→ **Directions for this task**: Transcribe each line below verbatim; pictures excluded.

Material supplied section start

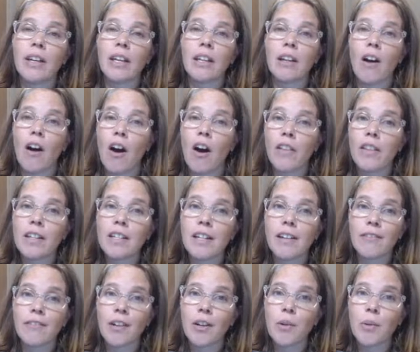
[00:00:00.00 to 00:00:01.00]
and all the
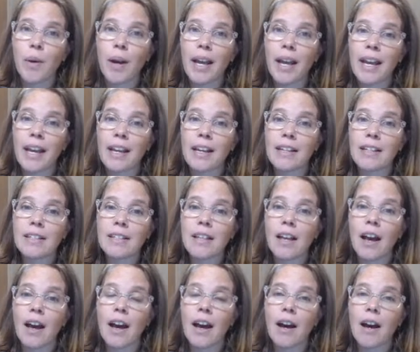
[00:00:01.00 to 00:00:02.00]
different ways
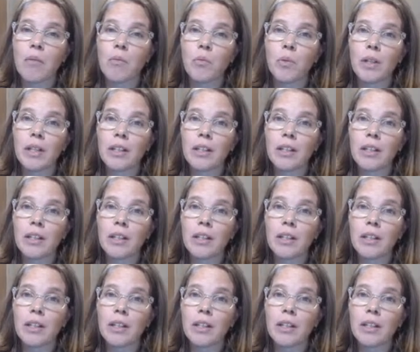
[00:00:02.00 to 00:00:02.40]
when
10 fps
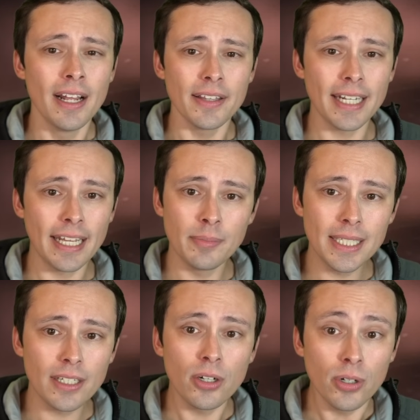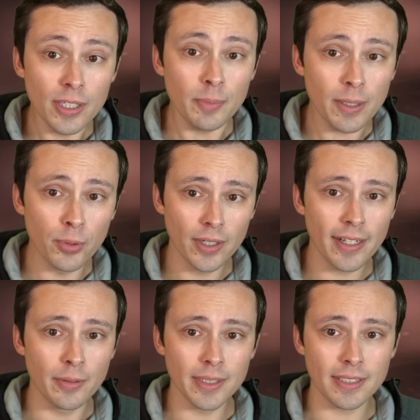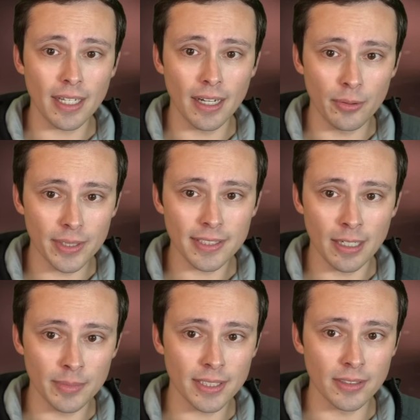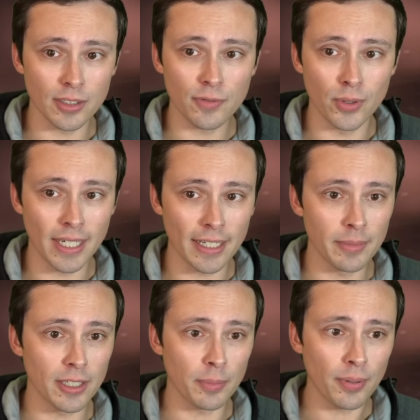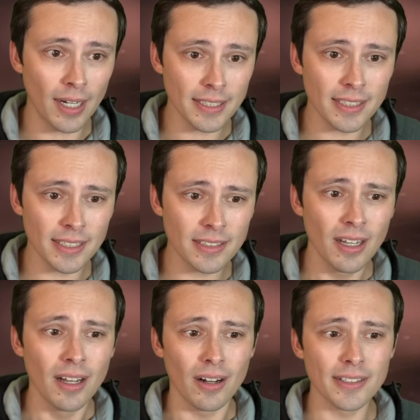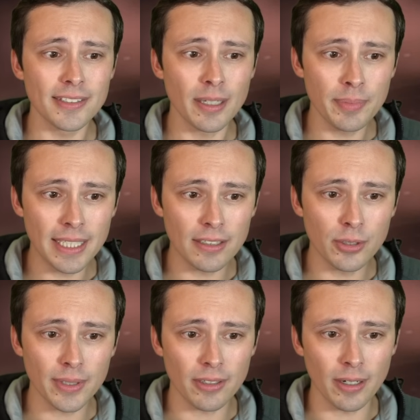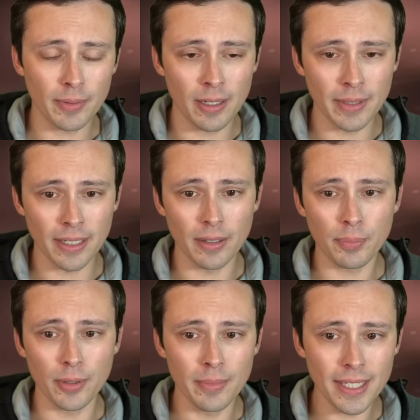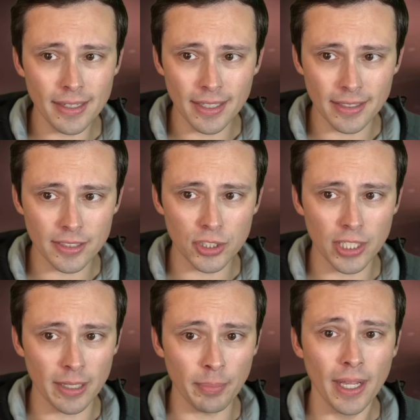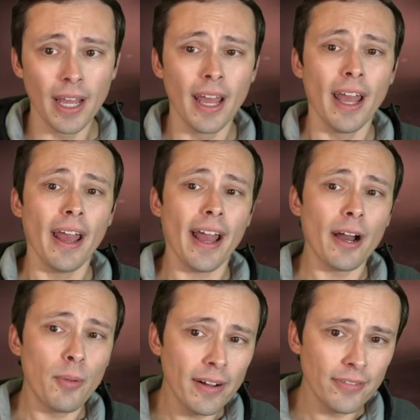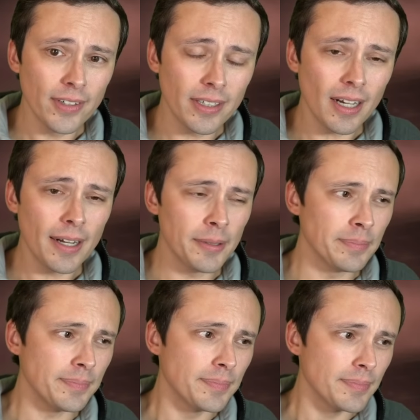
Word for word: that AMD could be working with, uh, with Samsung's four nanometer process on something to do with their upcoming Prometheus chip. However, um,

Material supplied section end

→ **Finished task**:
[00:00:00.00 to 00:00:01.00]
and all the
[00:00:01.00 to 00:00:02.00]
different ways
[00:00:02.00 to 00:00:02.40]
when
10 fps
Word for word: that AMD could be working with, uh, with Samsung's four nanometer process on something to do with their upcoming Prometheus chip. However, um,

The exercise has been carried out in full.